After completing this lesson, you will be able to say: I can generate equivalent expressions using the algebraic properties.

Algebraic properties Algebraic properties are operational rules you can use to create equivalent expressions. Equivalent expressions have the same value when simplified.

Commutative Property The Commutative Property of Addition says that the order of the addends in a sum does not matter. The Commutative Property of Multiplication says that the order of the factors in a product does not matter.

Commutative Property – Examples Sarah drove 30 miles to the beach and m extra miles to the store. The total distance can be represented as 30 + m or m + 30. The sum is the same either way because of the commutative property The total amount of gear needed for the beach day can be represented as 5 + (x + 2). You can see it as the sum of 5 and another quantity x + 2. According to the commutative property of addition, you can change the order around of the two addends. 5 + (x + 2) = (x + 2) + 5 The sum is the same either way because of the commutative property of addition.

Associative Property The Associative Property of Addition says that the grouping of the addends in a sum does not matter. The Associative Property of Multiplication says that the grouping of the factors in a product does not matter.

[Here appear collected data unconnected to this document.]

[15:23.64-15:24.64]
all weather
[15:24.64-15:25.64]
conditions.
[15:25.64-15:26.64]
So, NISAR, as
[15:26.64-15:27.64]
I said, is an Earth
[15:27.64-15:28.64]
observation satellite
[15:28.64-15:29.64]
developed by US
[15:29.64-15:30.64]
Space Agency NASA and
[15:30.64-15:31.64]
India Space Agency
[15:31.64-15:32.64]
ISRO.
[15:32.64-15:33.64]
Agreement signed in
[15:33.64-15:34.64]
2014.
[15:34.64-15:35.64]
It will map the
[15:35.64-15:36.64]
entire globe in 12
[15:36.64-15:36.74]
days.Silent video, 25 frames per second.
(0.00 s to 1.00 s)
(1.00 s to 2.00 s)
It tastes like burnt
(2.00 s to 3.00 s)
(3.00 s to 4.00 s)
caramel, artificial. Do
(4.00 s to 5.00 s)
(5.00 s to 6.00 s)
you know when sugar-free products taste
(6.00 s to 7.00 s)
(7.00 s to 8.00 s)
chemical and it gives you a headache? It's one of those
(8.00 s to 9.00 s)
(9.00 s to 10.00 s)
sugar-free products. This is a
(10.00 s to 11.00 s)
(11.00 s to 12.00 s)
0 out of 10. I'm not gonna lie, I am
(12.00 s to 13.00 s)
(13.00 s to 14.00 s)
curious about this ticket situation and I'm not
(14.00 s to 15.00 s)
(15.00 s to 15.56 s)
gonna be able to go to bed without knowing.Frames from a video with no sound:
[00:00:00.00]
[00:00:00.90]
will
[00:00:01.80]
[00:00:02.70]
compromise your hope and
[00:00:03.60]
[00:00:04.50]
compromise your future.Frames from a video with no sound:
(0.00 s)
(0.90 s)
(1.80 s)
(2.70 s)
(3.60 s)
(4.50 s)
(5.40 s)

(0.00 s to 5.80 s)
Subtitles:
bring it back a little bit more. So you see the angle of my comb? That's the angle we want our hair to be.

Associative Property - examples Sarah swam 30 minutes in the morning, 45 minutes at lunch, and x minutes in the afternoon. The total amount she swam can be represented with the expression 30 + (45 + x) or (30 + 45) + x because of the associative property. Sarah bought 2 cans of sunscreen for some friends, f, and each can cost \$4. Sarah can represent the total cost of the sunscreen as (f ⋅ 2) ⋅ 4 or f ⋅ (2 ⋅ 4) because of the associative property.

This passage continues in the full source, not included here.